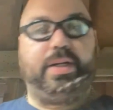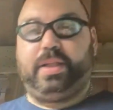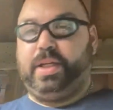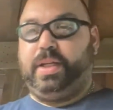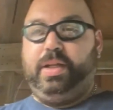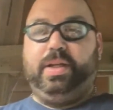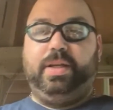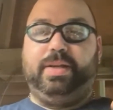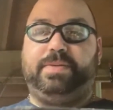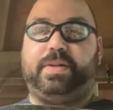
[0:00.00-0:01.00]
that
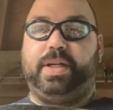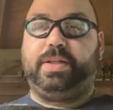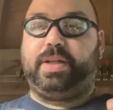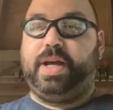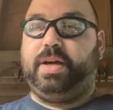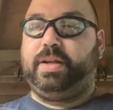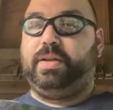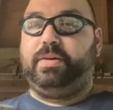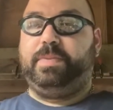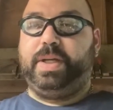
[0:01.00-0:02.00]
I've stretched out a
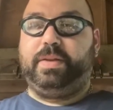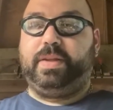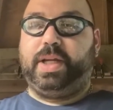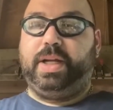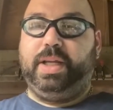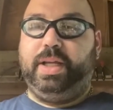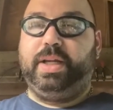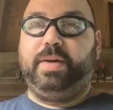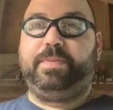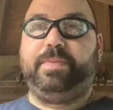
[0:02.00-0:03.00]
little bit, that I heat
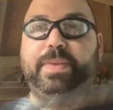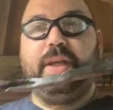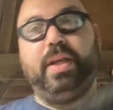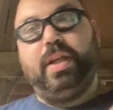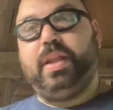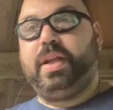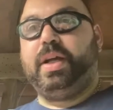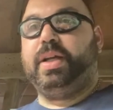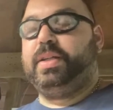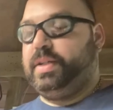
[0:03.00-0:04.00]
up, then
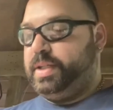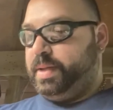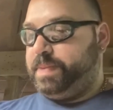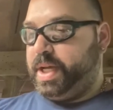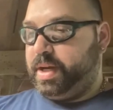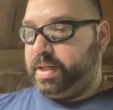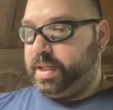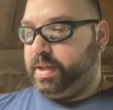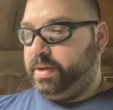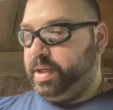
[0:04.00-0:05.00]
I dip down
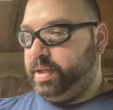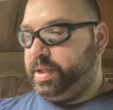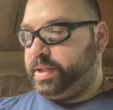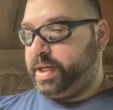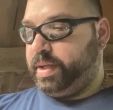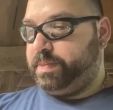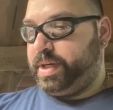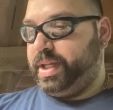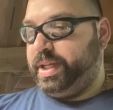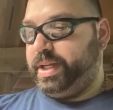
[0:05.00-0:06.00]
into the oil to try and
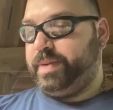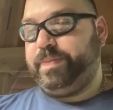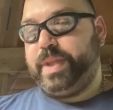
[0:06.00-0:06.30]
preheat it.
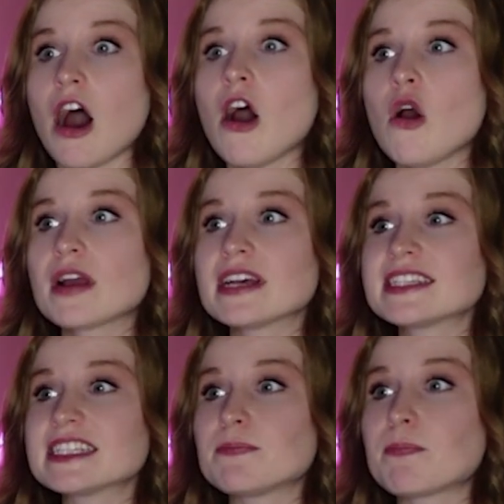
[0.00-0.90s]
Oh,
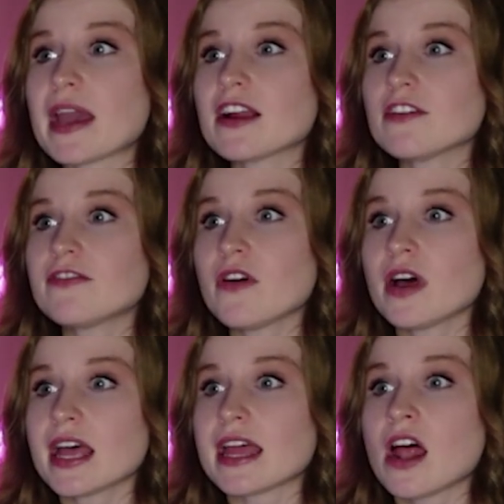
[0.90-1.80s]
because he's
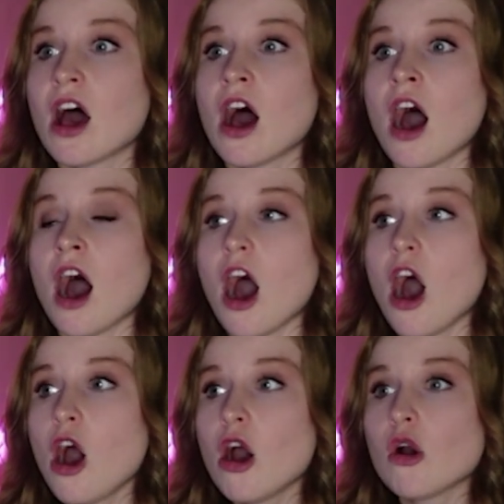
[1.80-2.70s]
barefoot.
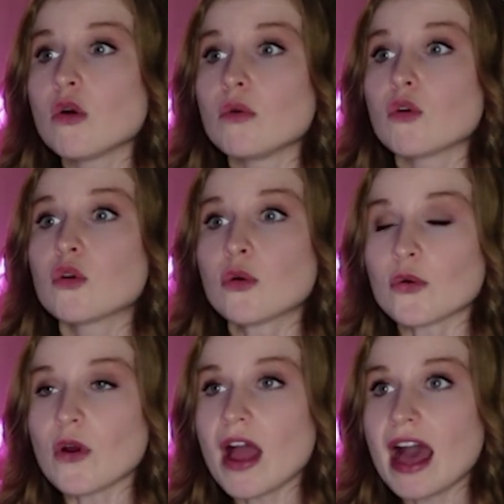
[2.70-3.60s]
Oh,
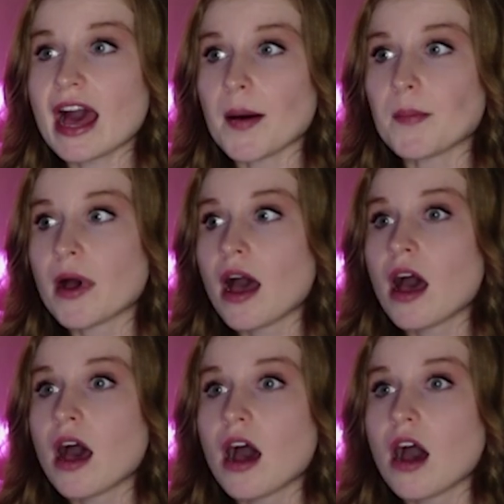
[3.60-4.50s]
crap.
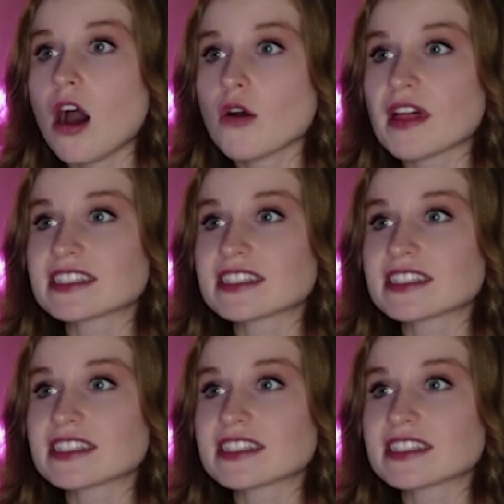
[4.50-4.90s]
Oh,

━━━━━━━━━━

* _WHAT YOU WILL DO_: Every line from the one containing "[0:01.00-0:02.00]" through the end of the records is to be returned exactly, and those lines alone; pictures are dropped.

* _EXERCISE SOLUTION_:
[0:01.00-0:02.00]
I've stretched out a
[0:02.00-0:03.00]
little bit, that I heat
[0:03.00-0:04.00]
up, then
[0:04.00-0:05.00]
I dip down
[0:05.00-0:06.00]
into the oil to try and
[0:06.00-0:06.30]
preheat it.
[0.00-0.90s]
Oh,
[0.90-1.80s]
because he's
[1.80-2.70s]
barefoot.
[2.70-3.60s]
Oh,
[3.60-4.50s]
crap.
[4.50-4.90s]
Oh,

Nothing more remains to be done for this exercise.